Sensible avec délicatesse
Et discrète sans fausseté,
Elle sait joindre la finesse
A l’aimable naïveté ;
Sans caprice, humeur ni folie,
Elle est jeune, vive et jolie ;
Elle respecte la raison,
Elle déteste l’imposture ;
Trois syllabes forment son nom[2],
Et les trois Grâces sa figure.

Quarante-cinq ans après la date de ce portrait, quand il eut perdu son amie, devenue sa seconde femme, le duc de Nivernois réunissait quelques opuscules d’elle en un petit volume publié en 1784, et y ajoutait une courte et touchante préface, adressée aux amis de la défunte, qui représente cette intéressante personne sous un autre aspect. « J’ai rassemblé, dit le duc, ces opuscules bien dignes d’être conservés comme des monumens précieux. Hélas ! c’est tout ce qui reste de la femme la plus parfaite qui ait jamais vécu. Je vous dédie ce recueil, à vous ses excellens amis, qui la pleurez presque autant que moi. Vous y trouverez à chaque ligne l’empreinte de son cœur, de son esprit, de ce caractère adorable et toujours égal qui faisait le charme de sa société et qui a fait pendant tant d’années le bonheur de ma vie. Vous ne lirez pas une seule page sans attendrissement, vous mêlerez encore vos larmes aux miennes. Je vous en remercie ; c’est la seule espèce de consolation que votre amitié puisse me donner. »

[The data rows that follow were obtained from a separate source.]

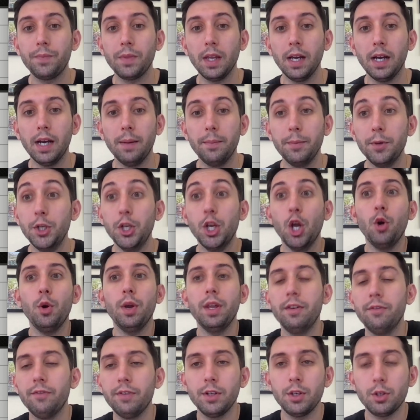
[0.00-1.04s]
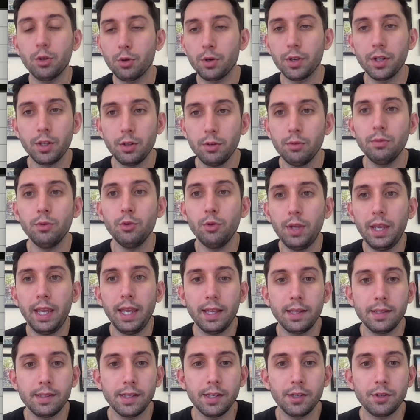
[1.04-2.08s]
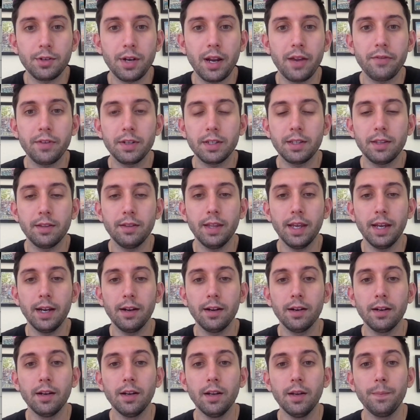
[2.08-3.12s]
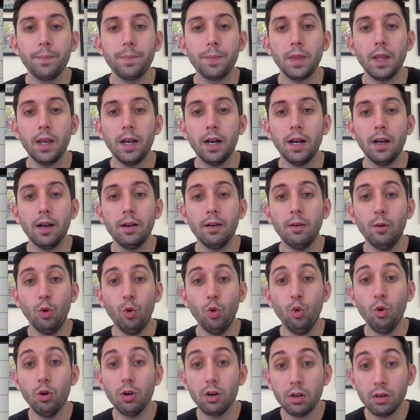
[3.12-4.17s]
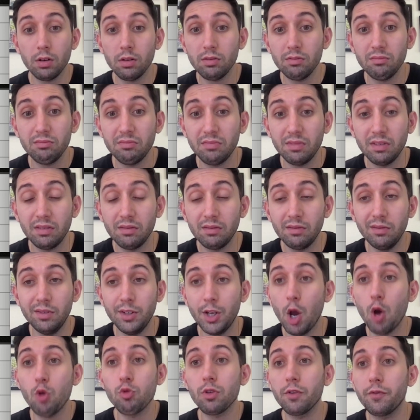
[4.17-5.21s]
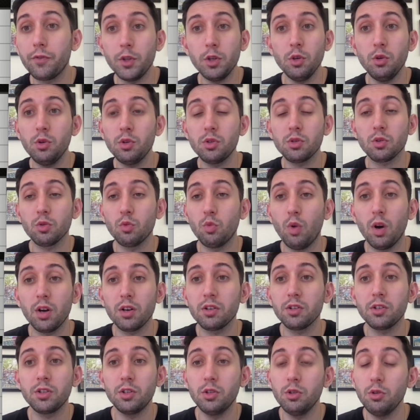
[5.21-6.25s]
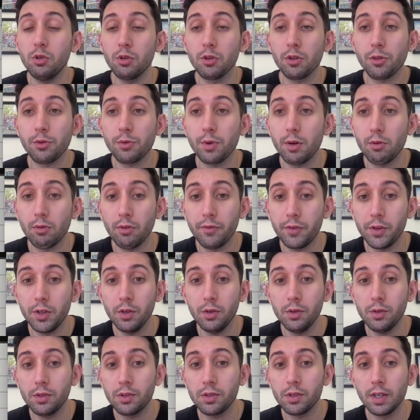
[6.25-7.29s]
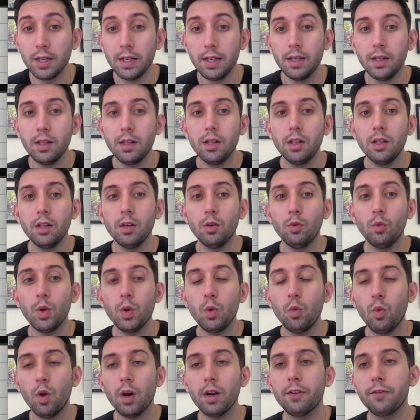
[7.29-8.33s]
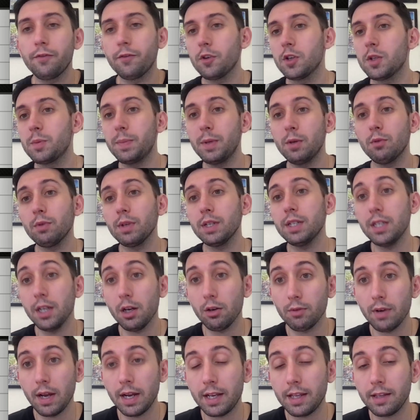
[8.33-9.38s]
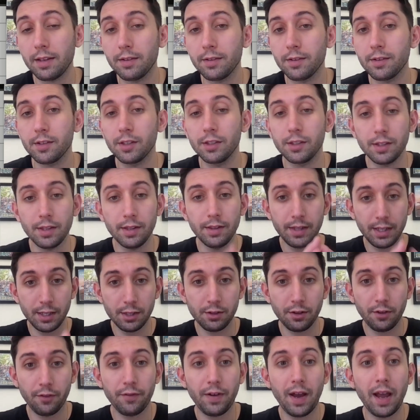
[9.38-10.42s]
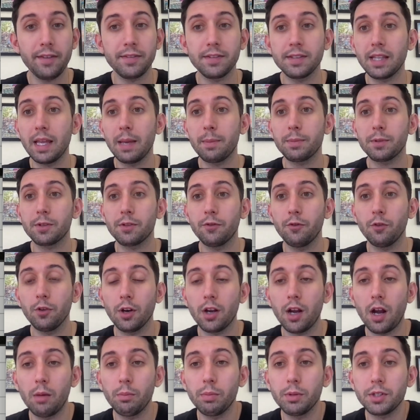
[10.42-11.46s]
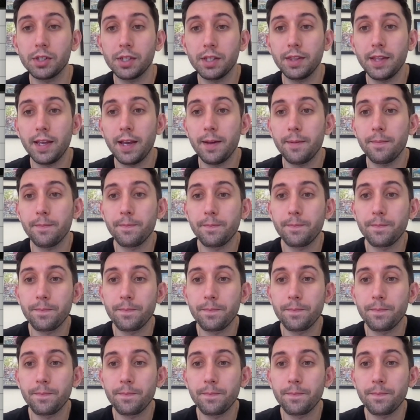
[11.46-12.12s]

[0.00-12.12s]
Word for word: um, no inventory, you, you, can't send traffic there, uh, or no reviews or one or two or three reviews. We want to first be retail ready. And, and these are the five steps for accomplishing that.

Il semble qu’une femme qui a inspiré des attachemens si vifs et si durables, dont le nom se rencontre souvent dans les mémoires

  1. Mme de Rochefort mourut mariée en secondes noces au duc de Nivernois ; mais comme elle ne porta ce nom que très peu de jours, du 14 octobre au 5 décembre 1782, nous lui laissons le nom sous lequel elle a été connue au XVIIIe siècle.
  2. Mme de Rochefort s’appelait Thérèse de son nom de baptême.